Women’s Economic Empowerment

Our approach to women’s economic empowerment is geared towards enabling women and girls enhance their access to economic resources and the ability to make decisions that benefit themselves, their families and their communities.

Our approach goes beyond short-term solutions; we are dedicated to instigating transformational changes in societal norms and economic structures. By challenging existing paradigms, we aim to contribute to a more equitable landscape where women and men can thrive equally. Through these efforts, we strive to build a future where women and girls can exercise their economic autonomy, contributing not only to their individual growth but also to the prosperity of their families and communities.

We implement this though the following ways: –

Financial inclusion

WORUDET promotes an innovative savings-led financial inclusion first Established by Care International. This work around Village Savings and Loan Associations (VSLAs) is one key area WORUDET continues to champion and it is a powerful foundation for women’s economic empowerment efforts.

Promoting Dignified Work: WORUDET works to support women to gain equal access to quality work which is safe, fairly and equally rewarded, and to have improve labor rights, both legally and in practice, and to change attitudes to women’s productive vs. reproductive roles at household, community and structural levels greater levels of control over their earnings from this work. This requires a combination of efforts to

Women and value chains: We aim to significantly grow our value chain portfolio in selected priority economic sectors through: scaling up our existing work; working in larger Inclusive value chains.

Skilling Youth

Some of the key constraints within the community we work with include lack of skills and knowledge, limited control over economic resources and earnings, lower productivity in sectors that women typically engage in, and lack of access to credit and financial services. WORUDET supports women’s ability to build financially (and environmentally) sustainable, profitable and growing enterprises, with the potential to enter the formal economy, by targeting the specific vulnerabilities women face.

Unpaid Care Work

In general, women do far more unpaid care work than men. The burden of this work affects all women to some extent, but the disparity is greater and the consequences are most serious for women in poverty.

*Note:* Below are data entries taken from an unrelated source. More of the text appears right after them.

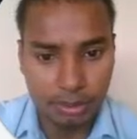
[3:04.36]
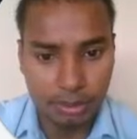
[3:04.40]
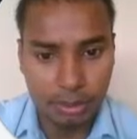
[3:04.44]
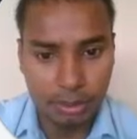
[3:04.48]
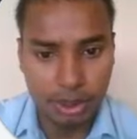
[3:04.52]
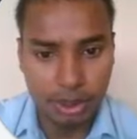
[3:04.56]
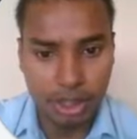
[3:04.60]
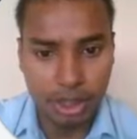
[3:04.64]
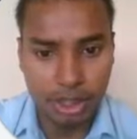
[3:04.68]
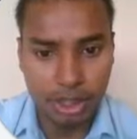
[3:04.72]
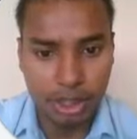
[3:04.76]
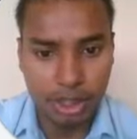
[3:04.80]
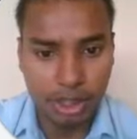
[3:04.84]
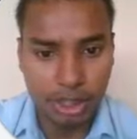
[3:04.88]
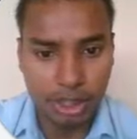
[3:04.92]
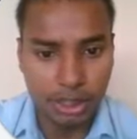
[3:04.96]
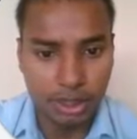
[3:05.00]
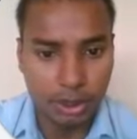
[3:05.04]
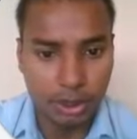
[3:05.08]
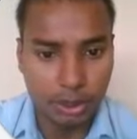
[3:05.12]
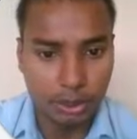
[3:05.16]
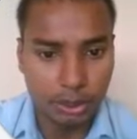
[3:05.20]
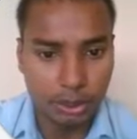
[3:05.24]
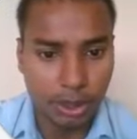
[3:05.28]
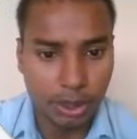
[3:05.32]
are aligned to
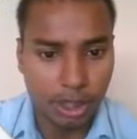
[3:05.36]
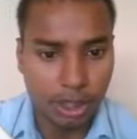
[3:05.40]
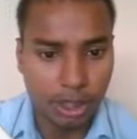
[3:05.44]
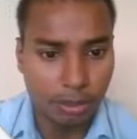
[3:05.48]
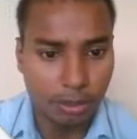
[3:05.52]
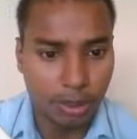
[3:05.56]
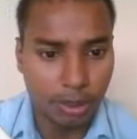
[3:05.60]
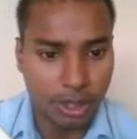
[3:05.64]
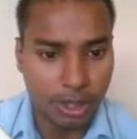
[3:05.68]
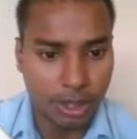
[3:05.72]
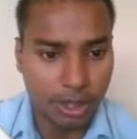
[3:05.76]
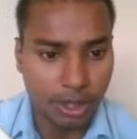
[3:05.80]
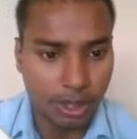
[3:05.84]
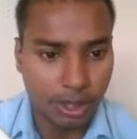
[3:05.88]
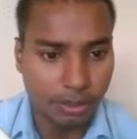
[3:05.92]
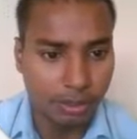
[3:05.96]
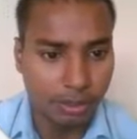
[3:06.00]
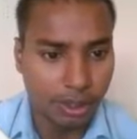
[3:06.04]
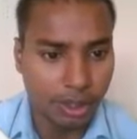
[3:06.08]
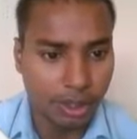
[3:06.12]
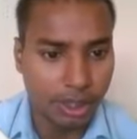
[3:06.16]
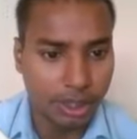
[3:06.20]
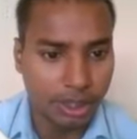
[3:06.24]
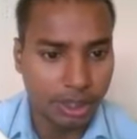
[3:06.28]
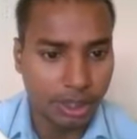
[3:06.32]
AWS
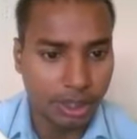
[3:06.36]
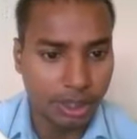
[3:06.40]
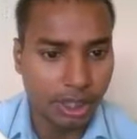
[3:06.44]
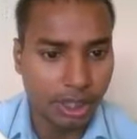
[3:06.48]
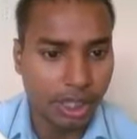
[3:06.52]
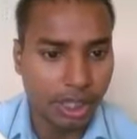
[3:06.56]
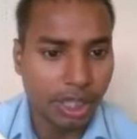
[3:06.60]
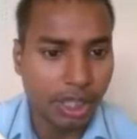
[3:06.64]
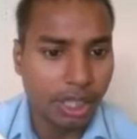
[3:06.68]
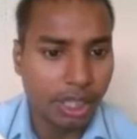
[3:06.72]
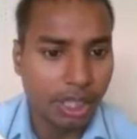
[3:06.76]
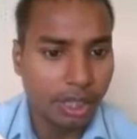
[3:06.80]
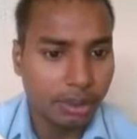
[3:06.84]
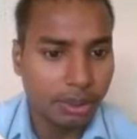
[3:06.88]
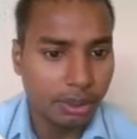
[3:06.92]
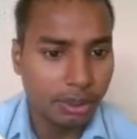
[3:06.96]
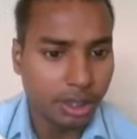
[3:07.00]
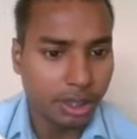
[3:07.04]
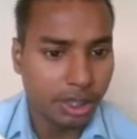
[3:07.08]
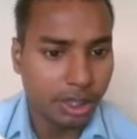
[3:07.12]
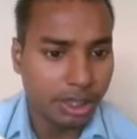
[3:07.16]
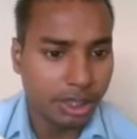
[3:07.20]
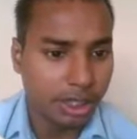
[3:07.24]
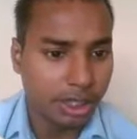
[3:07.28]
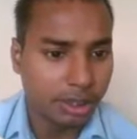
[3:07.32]
certification and you can
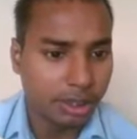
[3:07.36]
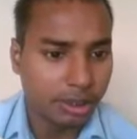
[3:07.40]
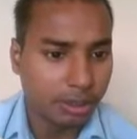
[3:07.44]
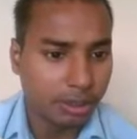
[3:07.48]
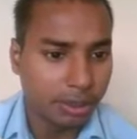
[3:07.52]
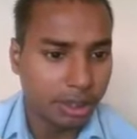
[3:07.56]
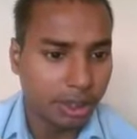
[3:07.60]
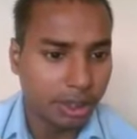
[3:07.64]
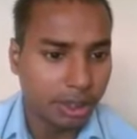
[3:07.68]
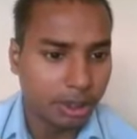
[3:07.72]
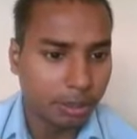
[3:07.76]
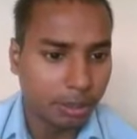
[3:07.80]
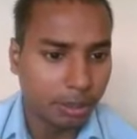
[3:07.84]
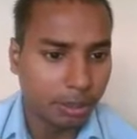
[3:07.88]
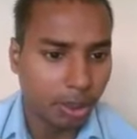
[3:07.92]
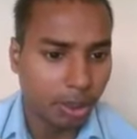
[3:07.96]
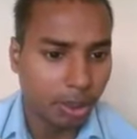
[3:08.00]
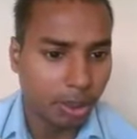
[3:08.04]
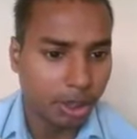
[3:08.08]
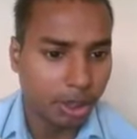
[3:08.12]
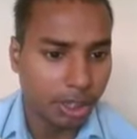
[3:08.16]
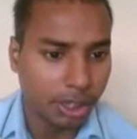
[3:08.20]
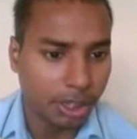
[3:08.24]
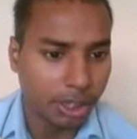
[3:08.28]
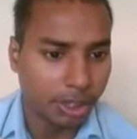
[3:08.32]
connect with the employer
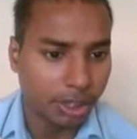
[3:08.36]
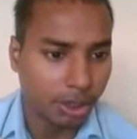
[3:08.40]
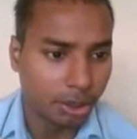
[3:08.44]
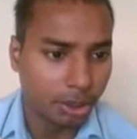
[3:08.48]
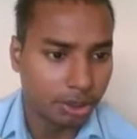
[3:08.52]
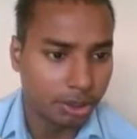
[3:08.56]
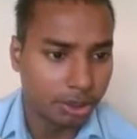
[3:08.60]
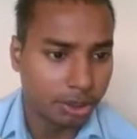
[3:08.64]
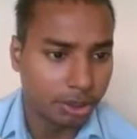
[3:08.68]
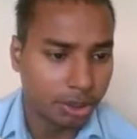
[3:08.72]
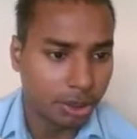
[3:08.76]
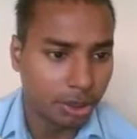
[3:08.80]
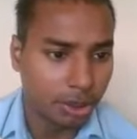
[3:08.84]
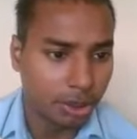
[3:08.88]
and launch your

Girls and women spend many hours fetching water, collecting firewood, doing laundry, preparing food, caring for children and elderly relatives, and doing other household chores, often as well as working on farms. This work limits rural women’s opportunities to make their farms more sustainable and more productive, to access markets, to know how to claim their rights, and to participate in decision making. Unpaid care work is recognised in the Sustainable Development Goals but often not at community or national government levels. WORUDET approaches care work as a societal responsibility, using the concept of the ‘care diamond’ proposed by Shahra Razavi (United National Research Institute for Social Development, 2009) where the costs and work of care provision are distributed between the state, private, and voluntary sectors as well as families. Experience from WE-Care finds that defining care as a responsibility for society rather than a women’s issue has been successful in engaging men, public officials, and the private sector.

The Theory of Change underpinning WE-Care follows Diane Elson’s Framework of ‘Three Rs’ (2009), recognition, reduction, and redistribution; Oxfam and Action Aid added the fourth R of representation:

Recognizing the importance and significance of care work, so that women’s unpaid care work is valued by themselves, their families, the community, governments, and wider society.

Reducing difficult or inefficient tasks such as water/fuel collection, laundry, and cooking.

Redistributing care responsibility more equitably, between women and men, and between poor families and the state, employers, and civil society.

Representation: carers representing their interests in decision-making processes.